** Work to complete **
In the records below, find the line with "[5:11.07-5:12.07]", then copy each line exactly until you have copied the line with "[5:17.07-5:18.07]". Leave any picture out.

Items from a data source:
◇ ◇ ◇ ◇ ◇ ◇ ◇
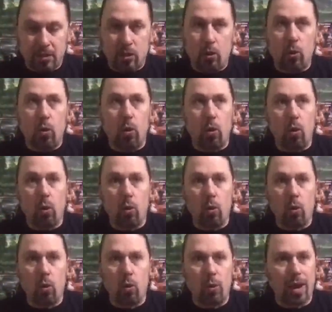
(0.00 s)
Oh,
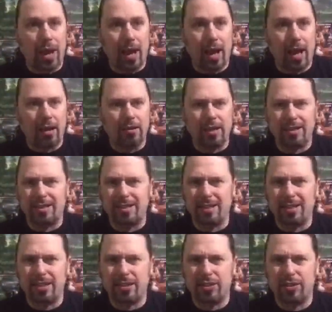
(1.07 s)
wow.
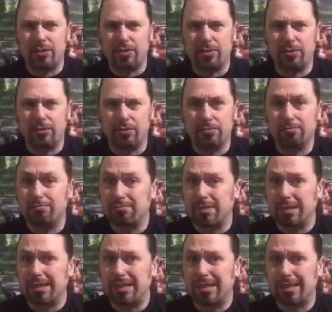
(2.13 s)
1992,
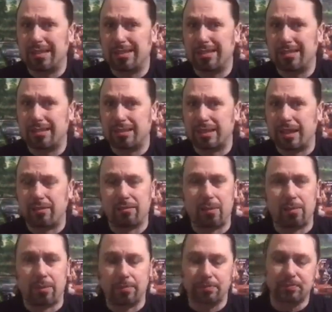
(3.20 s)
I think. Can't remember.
◇ ◇ ◇ ◇ ◇ ◇ ◇
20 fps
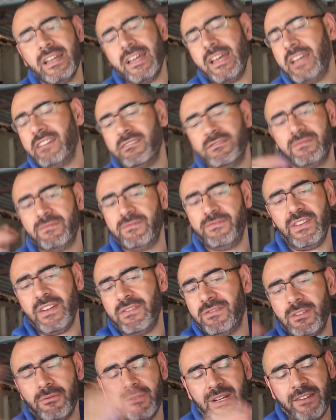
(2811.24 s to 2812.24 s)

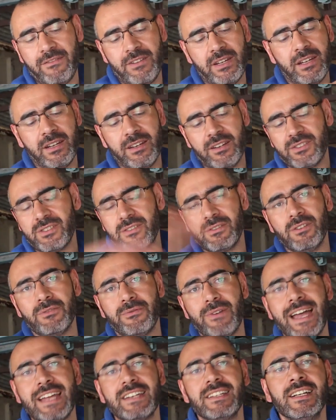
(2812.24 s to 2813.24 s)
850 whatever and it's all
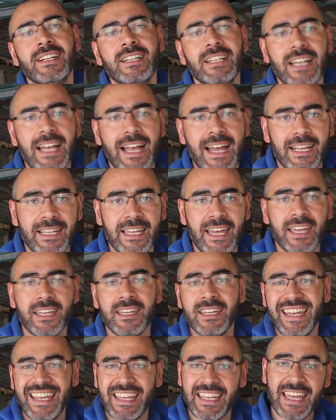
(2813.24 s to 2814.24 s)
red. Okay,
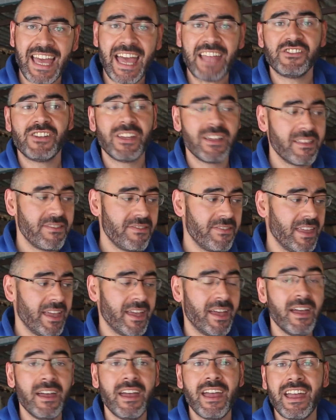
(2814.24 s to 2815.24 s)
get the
◇ ◇ ◇ ◇ ◇ ◇ ◇
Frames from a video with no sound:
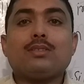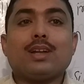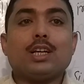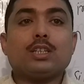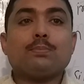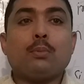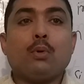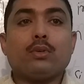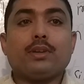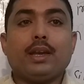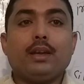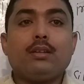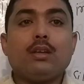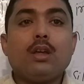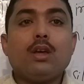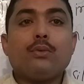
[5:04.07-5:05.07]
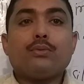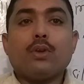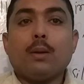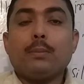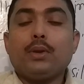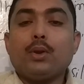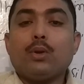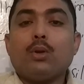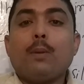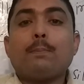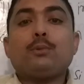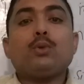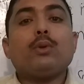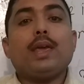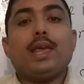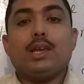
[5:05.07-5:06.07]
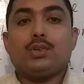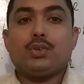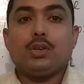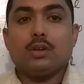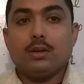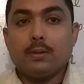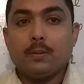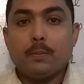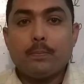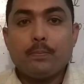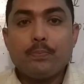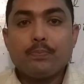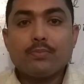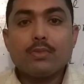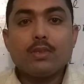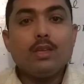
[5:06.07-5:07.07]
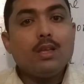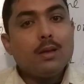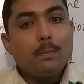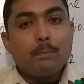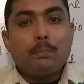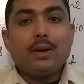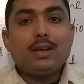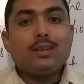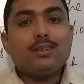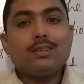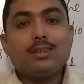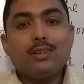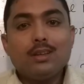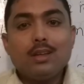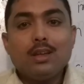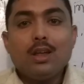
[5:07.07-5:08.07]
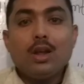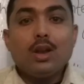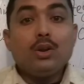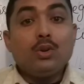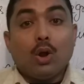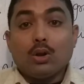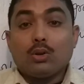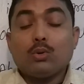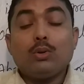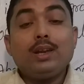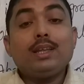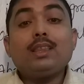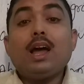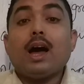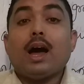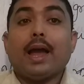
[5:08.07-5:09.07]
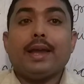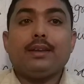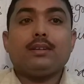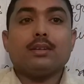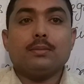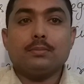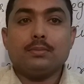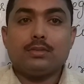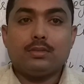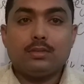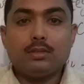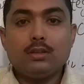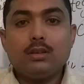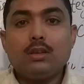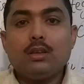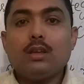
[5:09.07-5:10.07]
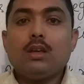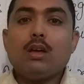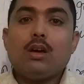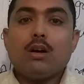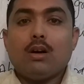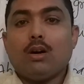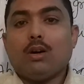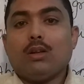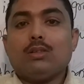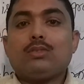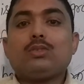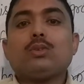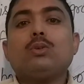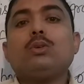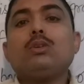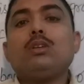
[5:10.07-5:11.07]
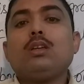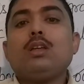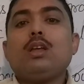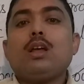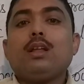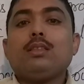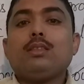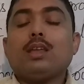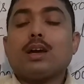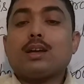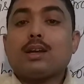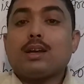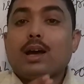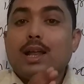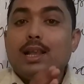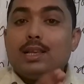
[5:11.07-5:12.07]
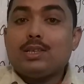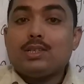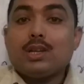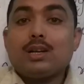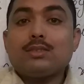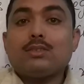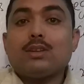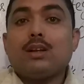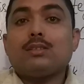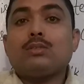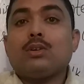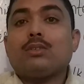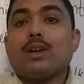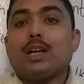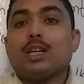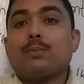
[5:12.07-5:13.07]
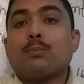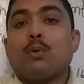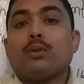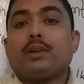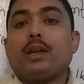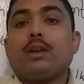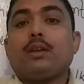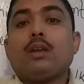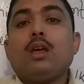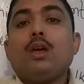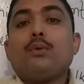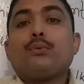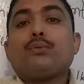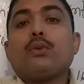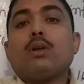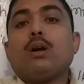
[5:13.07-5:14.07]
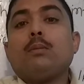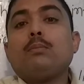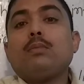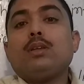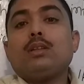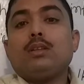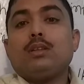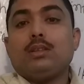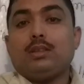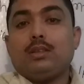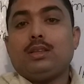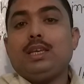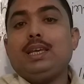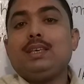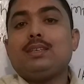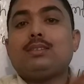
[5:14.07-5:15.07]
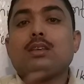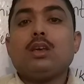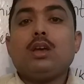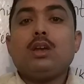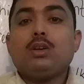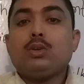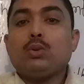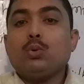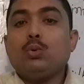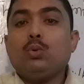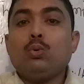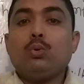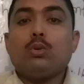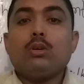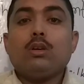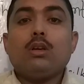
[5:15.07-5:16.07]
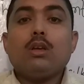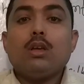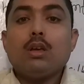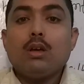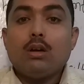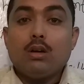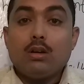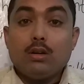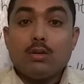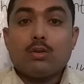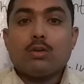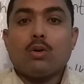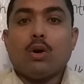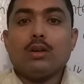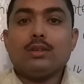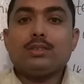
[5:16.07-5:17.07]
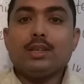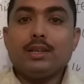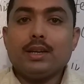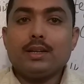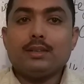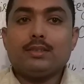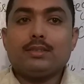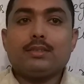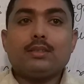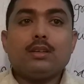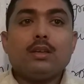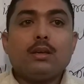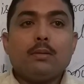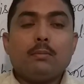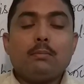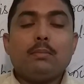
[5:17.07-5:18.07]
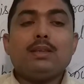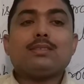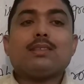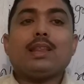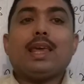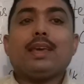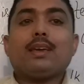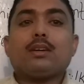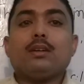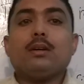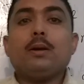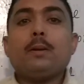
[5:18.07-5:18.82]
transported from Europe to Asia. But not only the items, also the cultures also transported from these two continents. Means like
◇ ◇ ◇ ◇ ◇ ◇ ◇
** Solution **
[5:11.07-5:12.07]
[5:12.07-5:13.07]
[5:13.07-5:14.07]
[5:14.07-5:15.07]
[5:15.07-5:16.07]
[5:16.07-5:17.07]
[5:17.07-5:18.07]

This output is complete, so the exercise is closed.